8 thoughts on “Marketing político

  1. Perfeita sua resposta, e foi uma lapada no Augusto Nunes. Achei aquele texto dele tão “jornalisticamente-arrogante” que nem terminei de ler, pra falar a verdade. Achei chato, acho muito chato esses rufares “éticos” que se ouve em quase qualquer colunista de qualquer jornal ou mesmo um mero site de internet.

    Eles se acham melhores do que todo mundo, diga-se a verdade. Se acham melhores do que gente que conhece muito mais o assunto sobre o qual escrevem. Acham que sua consciência “ética” o torna imunes a erros, mesmo com todas as críticas óbvias de todos os (numerosos) media watchers de todas as latitudes.

    Fazem-se de mocinhas ruborizadas perante qualquer coisa que cheire a “política real”, ou seja, debate, disputa, acertos, discurso finamente sintonizado, etc, etc. Editam manchetes que dizem: “política não presta, só nós podemos defender vocês”.

    Cansei disso. Toda a sujeirada da política pode ser vista com olhos lúcidos sem alguém berrando isso do nosso lado. Todo discurso falso pode ser assim entendido por aquele povão que acham que não sabe votar.

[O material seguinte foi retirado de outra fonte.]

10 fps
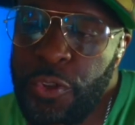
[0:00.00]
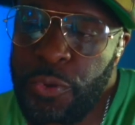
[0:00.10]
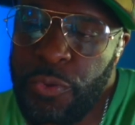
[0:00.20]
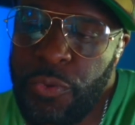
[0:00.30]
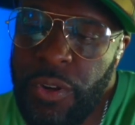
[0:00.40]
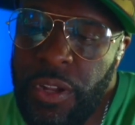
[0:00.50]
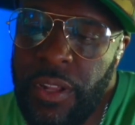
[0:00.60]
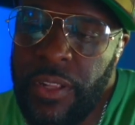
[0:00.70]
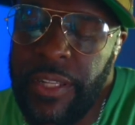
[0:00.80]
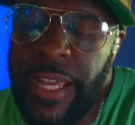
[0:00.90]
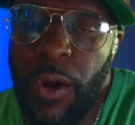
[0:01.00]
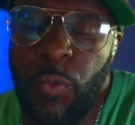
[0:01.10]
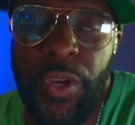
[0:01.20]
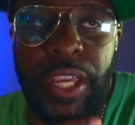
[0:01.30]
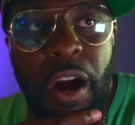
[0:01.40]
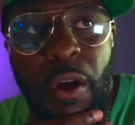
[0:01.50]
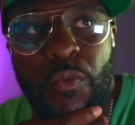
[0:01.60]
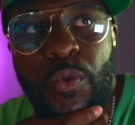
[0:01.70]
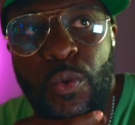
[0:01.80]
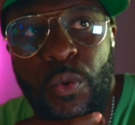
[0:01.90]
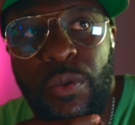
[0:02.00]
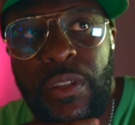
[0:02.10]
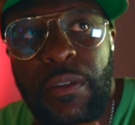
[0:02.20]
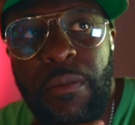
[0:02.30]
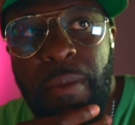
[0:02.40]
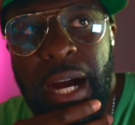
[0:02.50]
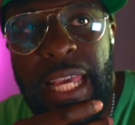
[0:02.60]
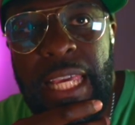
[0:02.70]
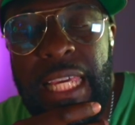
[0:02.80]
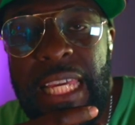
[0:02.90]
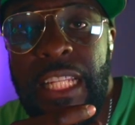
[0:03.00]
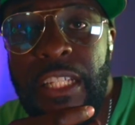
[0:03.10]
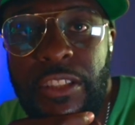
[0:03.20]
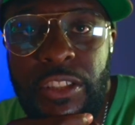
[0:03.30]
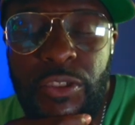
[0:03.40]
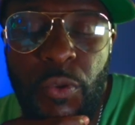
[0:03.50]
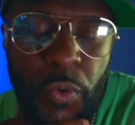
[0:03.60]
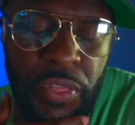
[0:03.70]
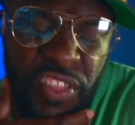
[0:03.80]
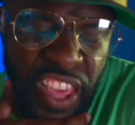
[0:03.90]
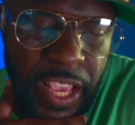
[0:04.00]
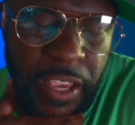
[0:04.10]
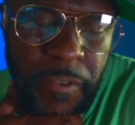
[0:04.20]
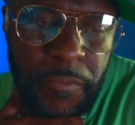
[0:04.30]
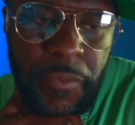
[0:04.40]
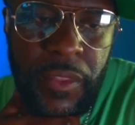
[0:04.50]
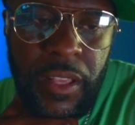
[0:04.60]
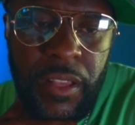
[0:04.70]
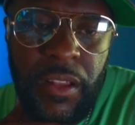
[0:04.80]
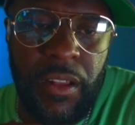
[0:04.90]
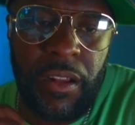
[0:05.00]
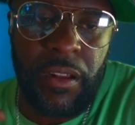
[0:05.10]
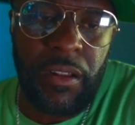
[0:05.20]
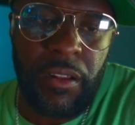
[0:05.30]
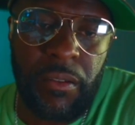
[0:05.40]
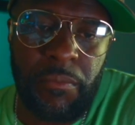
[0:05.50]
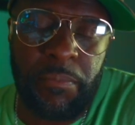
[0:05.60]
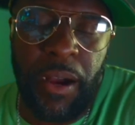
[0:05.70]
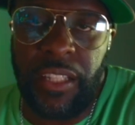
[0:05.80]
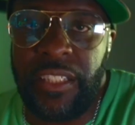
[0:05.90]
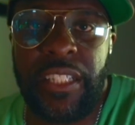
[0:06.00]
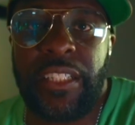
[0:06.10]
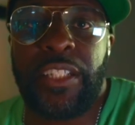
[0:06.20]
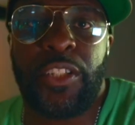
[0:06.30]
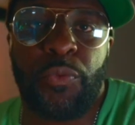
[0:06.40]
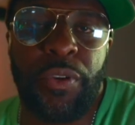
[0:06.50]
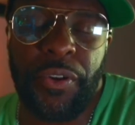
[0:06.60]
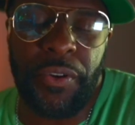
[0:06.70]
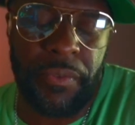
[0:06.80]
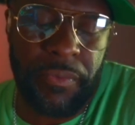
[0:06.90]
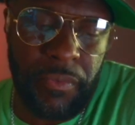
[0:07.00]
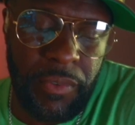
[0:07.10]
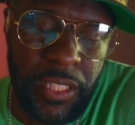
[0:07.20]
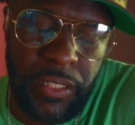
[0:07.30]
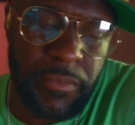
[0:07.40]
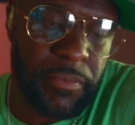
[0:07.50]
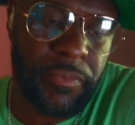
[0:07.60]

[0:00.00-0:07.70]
you that we are ruled by idiots who think politics is Twitter. Listen,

    Você devia publicar isso no Observatório da Imprensa. Não sei se seu blog é suficientemente visitado pra repercutir isso. Eles precisam ler essas coisas.

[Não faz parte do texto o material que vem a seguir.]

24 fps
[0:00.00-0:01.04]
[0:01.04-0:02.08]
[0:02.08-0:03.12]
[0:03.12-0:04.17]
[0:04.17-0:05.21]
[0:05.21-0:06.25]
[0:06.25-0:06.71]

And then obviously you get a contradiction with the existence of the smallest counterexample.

    Fiz dois anos e meio de jornalismo. Tive um ótimo professor, Lúcio Flávio Pinto, que já trabalhou no Estadão. O resto passou como se não existisse. Acabei largando e não me arrependo.

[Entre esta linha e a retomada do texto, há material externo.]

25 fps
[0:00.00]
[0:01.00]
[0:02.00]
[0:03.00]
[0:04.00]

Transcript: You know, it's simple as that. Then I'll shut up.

  2. Completando o comentário do Marcus Pessoa: Os jornalistas têm a possibilidade diária da crítica e podem fazê-lo em doses homeopáticas. Uma matéria com tais afirmações deve prever um direito de resposta com igualdade de condições. Advogados também têm a obrigação de dar o máximo da própria competência para livrar o cliente das acusações. Nem por isso são menos respeitados quando defendem criminosos. Talvez você tenha tocado o ponto, quando lembra que eram eles a coordenar campanhas em tempos que esperamos ser cada vez mais remotos.
    Ciao.

  3. Se o “marqueteiro” aparece muito, não é por culpa do profissional, mas por falta de consistência do candidato. Talvez o preconceito venha de o profissional de marketing fazer o papel de “advogado do diabo”. Ele tem que dourar a pilúla, apresentar bem o produto. Porém a essência do produto continua a mesma, e a população tem acuidade necessária para ver isto. Quanto a Duda ter prestado grande serviço à democracia acho exagero. Quando vende o sabão plin-plin Duda não presta serviço à saúde pública. Vende simplesmente. Abraço Rafael.

  4. A discussão é realmente boa. E esse teu primeiro parágrafo pôe as coisas de maneira bem simples, o que é ótimo. Só discordo da tua conclusão. Porque essa opção que te parece absurda é o que se coloca para qualquer profissional em qualquer profissão. Vais advogar que causas? Tratar de que doenças e doentes? Escrever discursos para quem? Fazer reportagens sobre o que? Negar que essa questão ética é fundamental e definidora do teu papel no mundo pode até ser liberador, mas também é cínico. Não que eu concorde com o Augusto Nunes, a postura de vestal que alguns “coleguinhas” assumem não me parece correta, talvez seja o oposto também nocivo dessa pretensão de que não há escolha possível.
    Não chegaria ao exagero do Marquinho de dizer que os jornalistas se fazem de “mocinhas ruborizadas”, isso seria emprestar ao Donald Trump umas tranças de Polyana. Vou procurar uma imagem melhor que expresse a minha maior crítica a esse comportamento: de fato, o eleitor não existe para jornalões e assemelhados.
    A propósito, sou jornalista.

  5. Você sabe que eu não quis generalizar a crítica para todos os jornalistas, Helena. Eu apenas acho que gente do estilo Augusto Nunes está cada vez mais presente nas redações da grande imprensa.

  6. Que discurso! gostei muito de suas palavras,e a de todos os comentários.cabe ao Augusto Nunes rever o que escreve…quem sabe pretendia fazer uma campanha politica e foi trocado por especialista n area.
    sei que faz tempo este texto, mas aqui está o meu pensamento.